うまくいけば、これらのフォーラムの誰かが、遺伝子発現研究におけるこの基本的な問題について私を助けてくれることを願っています。
実験組織と対照組織のディープシーケンスを行いました。次に、コントロール上の実験サンプルの遺伝子の倍濃縮値を取得しました。リファレンスゲノムは約15,000の遺伝子を持っています。15,000遺伝子のうち3,000は、対象となるサンプルの特定のカットオフを超えて、コントロールと比較して濃縮されています。
つまり、A =遺伝子集団の総数= 15,000 B = RNA-Seq濃縮亜集団= 3,000。
以前のChIPチップ実験で、ChIPチップによって濃縮された400遺伝子を発見しました。400個のChIPチップ遺伝子のうち、100個の遺伝子が3,000種類の濃縮RNA-Seq転写産物のグループに含まれています。
したがって:C = ChIPチップが強化された遺伝子の総数= 400。
私の100個のChIPチップ遺伝子が偶然だけでRNA-Seqによって濃縮される確率はどのくらいですか?言い換えると、BとC(100遺伝子)の間で観察された重複が、偶然だけで得られたものよりも優れているかどうかを計算する最も賢明な方法は何ですか?これまで読んだことから、これをテストする最良の方法は、超幾何分布を使用することです。

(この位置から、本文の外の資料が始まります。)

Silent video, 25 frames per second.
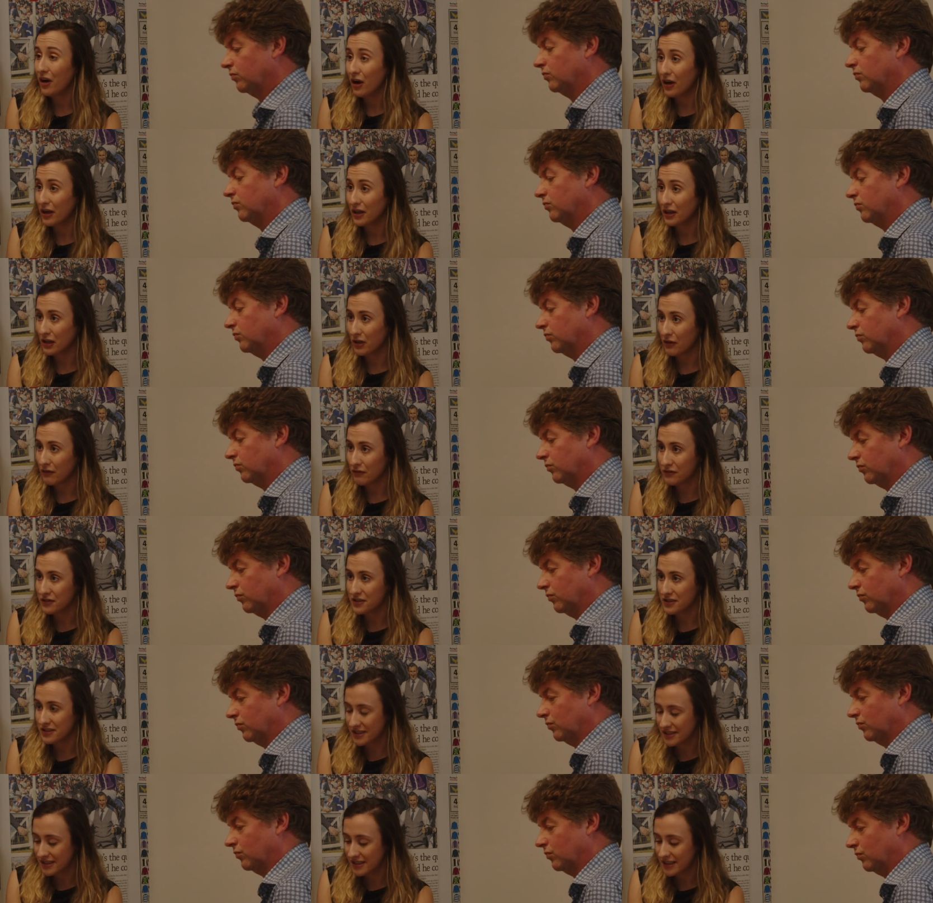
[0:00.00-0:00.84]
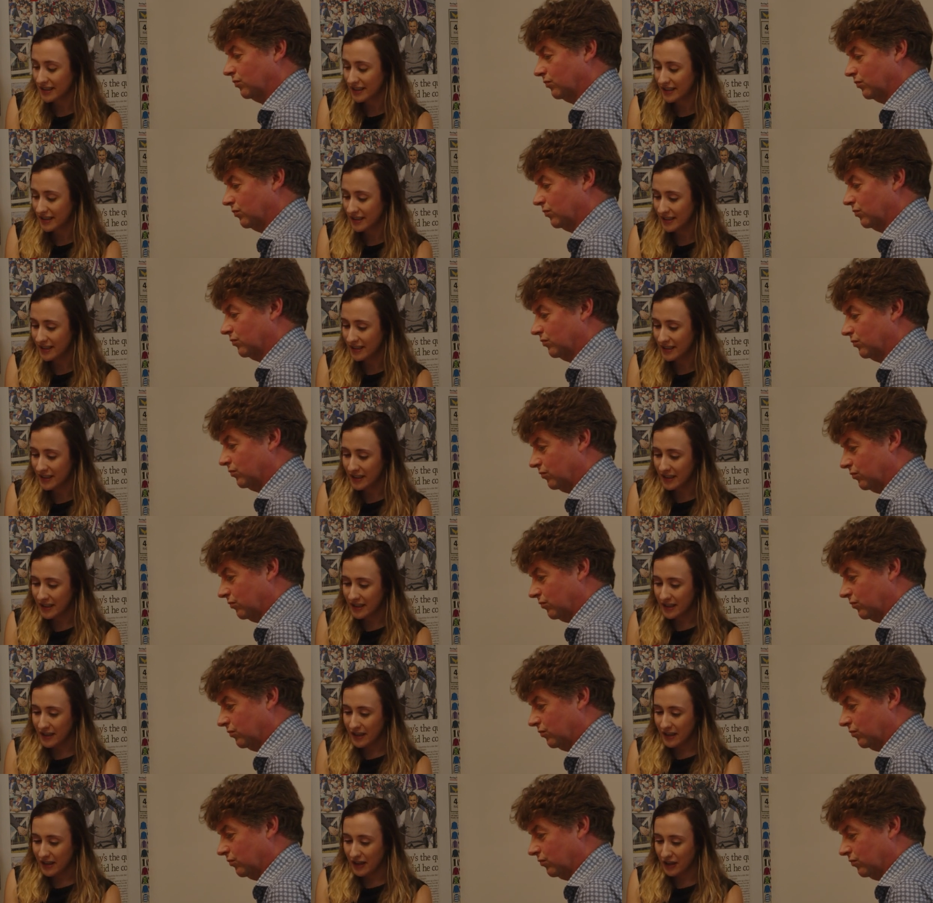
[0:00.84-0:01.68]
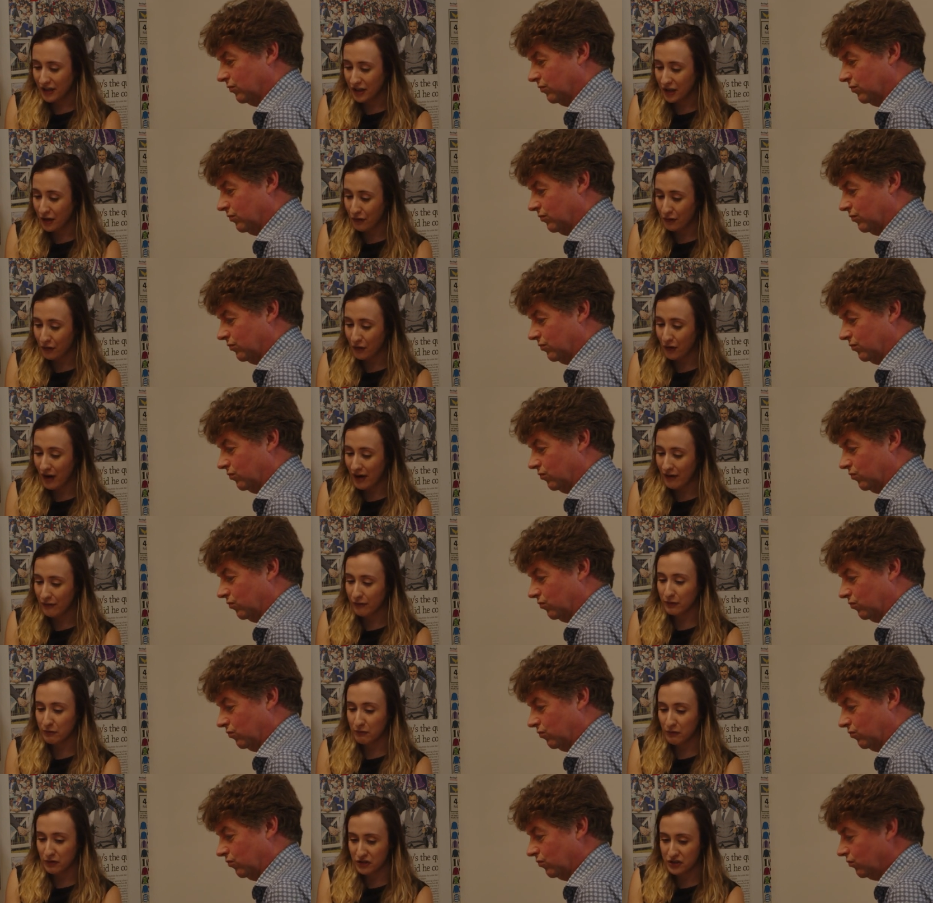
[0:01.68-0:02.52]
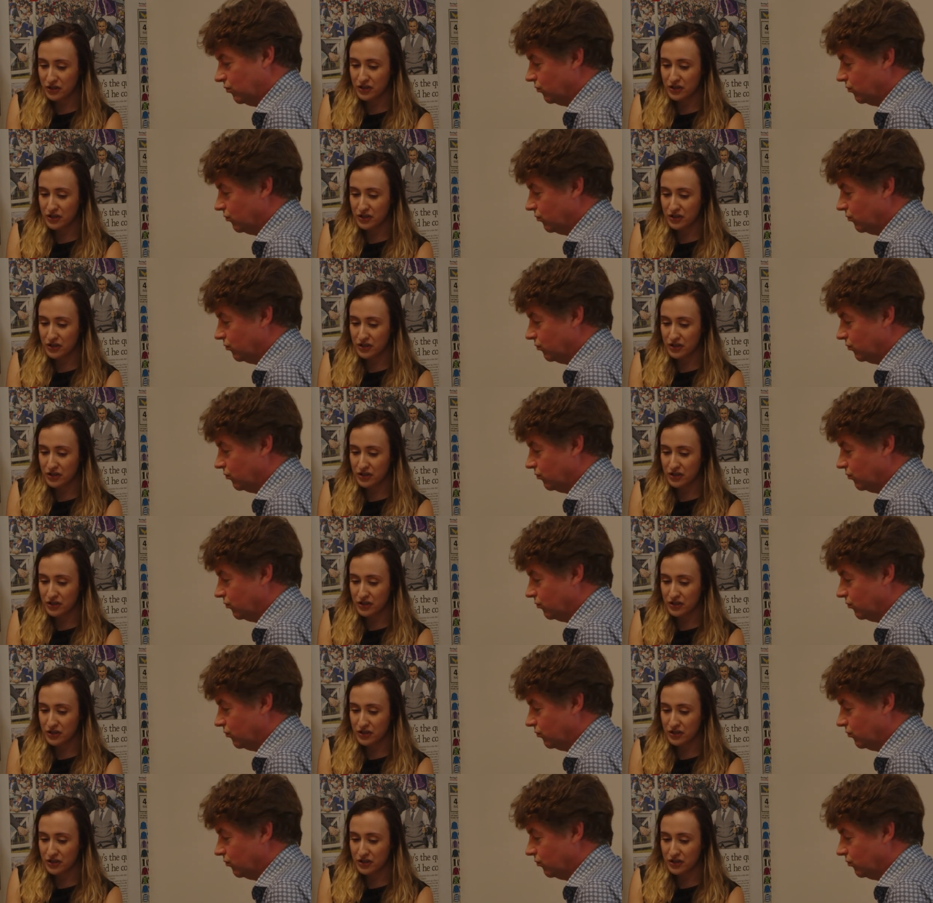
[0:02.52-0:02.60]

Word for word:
Speaker 1: I'd love to see. I know not everyone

オンライン計算機(stattrek.com)を使用して、次のパラメーターで超幾何分布テストを設定しました。-ポップサイズ= 15,000-母集団での成功数= 3,000-サンプルサイズ= 400 超幾何確率P(x = 100)= 0.00224050636447747について次の結果が得られます
BとCの間で重複している遺伝子の実際の数=100。これは、たまたまだけの場合よりも優れていますか?1つの遺伝子が濃縮される可能性が1:5(15,000のうち3,000)である場合は、そうではありません。そのため、上記で計算したP(x = 100)が0.0022になる理由がわかりません。これは、偶然に発生するオーバーラップの0.2%の確率に相当します。これはもっと高くないでしょうか?
15,000の大きなリストから400個のランダムな遺伝子をサンプリングした場合、これらの遺伝子の80個が偶然だけで濃縮されると予想されます(1:5)。実際に重複している遺伝子の数は100であるため、偶然よりもわずかに優れています。

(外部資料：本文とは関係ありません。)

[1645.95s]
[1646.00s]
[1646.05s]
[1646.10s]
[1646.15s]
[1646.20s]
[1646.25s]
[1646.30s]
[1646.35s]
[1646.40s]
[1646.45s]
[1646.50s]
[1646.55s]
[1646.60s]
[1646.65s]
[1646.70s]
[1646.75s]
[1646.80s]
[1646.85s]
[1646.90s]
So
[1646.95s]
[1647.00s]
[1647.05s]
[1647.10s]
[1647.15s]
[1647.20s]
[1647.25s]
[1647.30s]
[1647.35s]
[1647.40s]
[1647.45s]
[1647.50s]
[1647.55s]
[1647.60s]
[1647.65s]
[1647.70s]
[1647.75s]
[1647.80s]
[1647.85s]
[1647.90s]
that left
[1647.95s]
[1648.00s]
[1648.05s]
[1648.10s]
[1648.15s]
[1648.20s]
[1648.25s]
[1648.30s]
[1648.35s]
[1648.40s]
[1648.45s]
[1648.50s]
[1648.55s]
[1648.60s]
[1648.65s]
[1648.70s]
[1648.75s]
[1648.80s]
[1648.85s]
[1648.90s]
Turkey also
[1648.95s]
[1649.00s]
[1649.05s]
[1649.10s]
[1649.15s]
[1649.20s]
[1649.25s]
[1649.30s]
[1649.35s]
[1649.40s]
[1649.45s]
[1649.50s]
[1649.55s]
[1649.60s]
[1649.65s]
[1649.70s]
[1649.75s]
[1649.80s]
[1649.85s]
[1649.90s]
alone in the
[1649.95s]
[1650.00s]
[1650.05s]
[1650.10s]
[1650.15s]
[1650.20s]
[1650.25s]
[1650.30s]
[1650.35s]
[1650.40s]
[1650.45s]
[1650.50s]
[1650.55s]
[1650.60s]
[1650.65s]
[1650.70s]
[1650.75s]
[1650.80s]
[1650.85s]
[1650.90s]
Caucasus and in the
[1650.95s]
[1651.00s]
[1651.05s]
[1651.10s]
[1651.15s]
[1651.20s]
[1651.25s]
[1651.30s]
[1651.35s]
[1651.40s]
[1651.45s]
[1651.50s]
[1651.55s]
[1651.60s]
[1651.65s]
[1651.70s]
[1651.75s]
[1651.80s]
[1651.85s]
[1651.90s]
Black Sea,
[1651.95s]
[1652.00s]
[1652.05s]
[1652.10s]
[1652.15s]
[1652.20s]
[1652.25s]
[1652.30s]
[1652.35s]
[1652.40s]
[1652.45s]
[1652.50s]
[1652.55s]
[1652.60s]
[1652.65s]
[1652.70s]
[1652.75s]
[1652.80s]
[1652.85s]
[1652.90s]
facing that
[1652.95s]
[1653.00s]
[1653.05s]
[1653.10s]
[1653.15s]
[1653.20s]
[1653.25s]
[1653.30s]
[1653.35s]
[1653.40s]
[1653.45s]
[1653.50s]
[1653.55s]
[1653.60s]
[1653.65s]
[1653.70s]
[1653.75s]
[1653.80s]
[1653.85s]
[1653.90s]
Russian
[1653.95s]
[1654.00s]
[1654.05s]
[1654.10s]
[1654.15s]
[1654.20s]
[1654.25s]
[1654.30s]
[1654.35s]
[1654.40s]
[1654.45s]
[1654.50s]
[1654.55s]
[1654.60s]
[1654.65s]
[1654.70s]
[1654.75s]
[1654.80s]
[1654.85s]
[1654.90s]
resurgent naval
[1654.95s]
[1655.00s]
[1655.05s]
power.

私はまた、Rのdhyper関数またはphyper関数を使用して(別の投稿で見たものを使用して)解決策を考え出しました:A =ゲノム内のすべての遺伝子(15,000)B = RNA-Seq濃縮遺伝子(3,000)C = ChIP -チップ濃縮遺伝子(400)これがRの入出力です(以前のstackexchangeポストから変更)。
> totalpop <- 15000
> sample1 <- 3000
> sample2 <- 400
> dhyper(0:2, sample1, totalpop-sample1, sample2)
[1] 4.431784e-40 4.584209e-38 2.364018e-36
> phyper(-1:2, sample1, totalpop-sample1, sample2)
[1] 0.000000e+00 4.431784e-40 4.628526e-38 2.410304e-36
これらの数値の解釈方法がわかりません。2.36e-36は偶然だけでBとCが完全にオーバーラップする確率だと思いますか?しかし、その確率は1:5に非常に近いため、これは意味がありません。15,000の遺伝子から始めると、3,000が濃縮されます。同様に、400個のChIPチップ遺伝子から始めた場合、そのデータセットでは1:5の濃縮の可能性があるため、80個はRNA-Seqのみで濃縮されるはずです。
BとCのオーバーラップについて、超幾何分布に従ってp値を計算する適切な方法は何ですか?